Sakato.co.id – Sebanyak sepuluh dari tiga belas narapidana perkara kasus korupsi pengadaan lahan tol Padang-Sicincin telah dieksekusi oleh Kejaksaan Tinggi Sumatera Barat (Sumbar).
Eksekusi sepuluh narapidana setelah mendapatkan putusan kasasi Mahkamah Agung (MA) RI. Hal itu diungkapkan oleh Kepala Kejati Sumbar Asnawi.
“Total narapidana yang sudah dieksekusi kejaksaan ada sepuluh orang, kami melakukan eksekusi secara bertahap, mereka sudah menjalani nasa hukuman masing-masing,” kata Asnawi melalui Kasi Penkum Kejati Sumbar Farouk Fahrozi, Senin (14/8/2023).
Sementara untuk tiga terpidana lainnya masih menunggu salinan putusan Mahkamah Agung RI.
“Tiga terpidana lagi masih menunggu salinan putusan turun dari Mahkamah Agung RI bagi mereka,” jelasnya.
Asisten Pidana Khusus Hadiman menjelaskan eksekusi terhadap sepuluh tersangka dilakukan dalam tiga tahap. Eksekusi awal dilakukan terhadap Jumadi dan Upik Suryati yang bekerja sebagai pegawai Badan Pertanahan Nasional (BPN) Sumbar pada 17 Juli.
Selanjutnya terpidana Ricki Novaldi yang berlatar belakang sebagai Ketua Satgas B dalam proyek pengadaan lahan tol.
“Terakhir tujuh terpidana dieksekusi tanggal 8 Agustus setelah kami layangkan surat panggilan kedua, mereka dijatuhkan hukuman selama enam tahun,” ungkapnya.
Ketujuh terpidana itu yakni Raymon Fernandes, Sadri Yuliansyah, Kaidir, Syamsul Bahri alias Latuih, Nazaruddin, Buyuang Kenek, dan Amir Hosen.
Sebelumnya seluruh terdakwa dinyatakan bebas oleh Pengadilan Tindak Pidana Korupsi pada Pengadilan Negeri Padang.

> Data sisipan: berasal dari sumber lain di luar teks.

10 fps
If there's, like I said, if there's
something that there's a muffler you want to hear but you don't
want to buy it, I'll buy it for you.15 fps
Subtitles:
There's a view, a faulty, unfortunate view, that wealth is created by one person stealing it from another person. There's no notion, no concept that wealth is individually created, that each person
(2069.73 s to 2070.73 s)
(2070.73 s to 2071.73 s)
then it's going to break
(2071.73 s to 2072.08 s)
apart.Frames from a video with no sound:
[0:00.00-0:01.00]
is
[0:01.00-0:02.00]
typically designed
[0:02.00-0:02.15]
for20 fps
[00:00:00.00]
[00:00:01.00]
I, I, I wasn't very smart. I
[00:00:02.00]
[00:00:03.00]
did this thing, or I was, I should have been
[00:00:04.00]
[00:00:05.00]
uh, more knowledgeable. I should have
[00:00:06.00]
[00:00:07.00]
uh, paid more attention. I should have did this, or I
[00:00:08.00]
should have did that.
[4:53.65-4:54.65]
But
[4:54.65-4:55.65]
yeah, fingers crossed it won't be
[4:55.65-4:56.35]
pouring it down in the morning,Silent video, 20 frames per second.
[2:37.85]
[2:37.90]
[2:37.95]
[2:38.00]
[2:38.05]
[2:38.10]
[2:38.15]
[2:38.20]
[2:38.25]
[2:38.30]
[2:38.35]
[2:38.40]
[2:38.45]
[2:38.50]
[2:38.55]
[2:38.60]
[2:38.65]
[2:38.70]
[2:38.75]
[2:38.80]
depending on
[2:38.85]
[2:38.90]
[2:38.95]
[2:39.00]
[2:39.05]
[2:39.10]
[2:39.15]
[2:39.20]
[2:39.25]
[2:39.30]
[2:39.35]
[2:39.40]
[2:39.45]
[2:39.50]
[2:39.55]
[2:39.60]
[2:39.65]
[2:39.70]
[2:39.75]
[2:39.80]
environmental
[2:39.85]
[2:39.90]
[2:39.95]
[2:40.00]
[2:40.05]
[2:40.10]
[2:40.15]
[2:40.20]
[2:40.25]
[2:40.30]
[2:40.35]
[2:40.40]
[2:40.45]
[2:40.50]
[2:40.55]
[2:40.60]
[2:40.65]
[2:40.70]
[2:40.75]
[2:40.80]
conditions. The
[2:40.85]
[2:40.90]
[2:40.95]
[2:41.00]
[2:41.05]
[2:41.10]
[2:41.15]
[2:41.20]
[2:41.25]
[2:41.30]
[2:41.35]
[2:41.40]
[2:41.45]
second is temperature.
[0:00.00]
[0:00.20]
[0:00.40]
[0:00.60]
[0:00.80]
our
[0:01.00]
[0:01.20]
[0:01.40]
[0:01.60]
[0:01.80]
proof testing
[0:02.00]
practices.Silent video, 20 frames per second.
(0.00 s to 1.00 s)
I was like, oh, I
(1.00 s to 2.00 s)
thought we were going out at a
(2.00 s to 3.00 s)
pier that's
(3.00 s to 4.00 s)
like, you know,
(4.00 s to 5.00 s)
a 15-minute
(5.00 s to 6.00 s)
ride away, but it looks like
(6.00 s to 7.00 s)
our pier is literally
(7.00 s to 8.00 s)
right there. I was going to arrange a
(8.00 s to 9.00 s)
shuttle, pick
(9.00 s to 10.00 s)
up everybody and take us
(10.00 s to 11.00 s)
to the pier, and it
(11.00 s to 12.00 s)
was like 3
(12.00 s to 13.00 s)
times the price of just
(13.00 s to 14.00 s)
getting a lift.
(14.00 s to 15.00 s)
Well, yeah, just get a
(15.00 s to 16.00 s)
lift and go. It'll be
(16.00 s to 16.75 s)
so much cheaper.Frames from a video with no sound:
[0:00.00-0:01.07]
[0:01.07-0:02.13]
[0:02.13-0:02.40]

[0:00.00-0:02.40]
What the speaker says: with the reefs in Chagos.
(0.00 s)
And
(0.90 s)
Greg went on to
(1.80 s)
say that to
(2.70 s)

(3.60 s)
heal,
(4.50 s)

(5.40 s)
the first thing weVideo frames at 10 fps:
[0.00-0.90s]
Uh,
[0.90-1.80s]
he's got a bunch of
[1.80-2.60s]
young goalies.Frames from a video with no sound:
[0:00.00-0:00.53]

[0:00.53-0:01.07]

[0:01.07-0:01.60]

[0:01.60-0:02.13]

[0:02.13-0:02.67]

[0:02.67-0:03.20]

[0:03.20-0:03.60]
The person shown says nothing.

Namun karena putusan tersebut tidak diterima kejaksaan, pihaknya mengajukan kasasi ke Mahkamah Agung RI.
Mahkamah Agung RI kemudian menerima kasasi dari Jaksa dan memvonis seluruh terpidana bersalah dan menjatuhkan hukuman penjara yang bervariasi.
Sebagai informasi para terpidana terjerat dalam kasus korupsi proyek pembangunan tol Padang-Sicincin 2020. Mereka terlibat ketika negara menyiapkan uang sebagai ganti rugi bagi lahan yang terdampak pembangunan.
Salah satu lahan terdampak yakni taman Keanekaragaman Hayati (KEHATI) di Parik Malintang, Kabupaten Padang Pariaman, dimana uang ganti rugi diterima oleh orang per orang.
Namun saat diusut lahan tersebut berstatus aset daerah dan tercatat pada bidang aset Badan Pengelolaan Keuangan daerah Padangpariaman, sehingga menimbulkan kerugian negara sebesar Rp27,460 miliar.
Kerugian muncul karena uang ganti rugi lahan tol yang diberikan negara dimanfaatkan oleh orang yang tidak berhak sebagai penerima ganti rugi.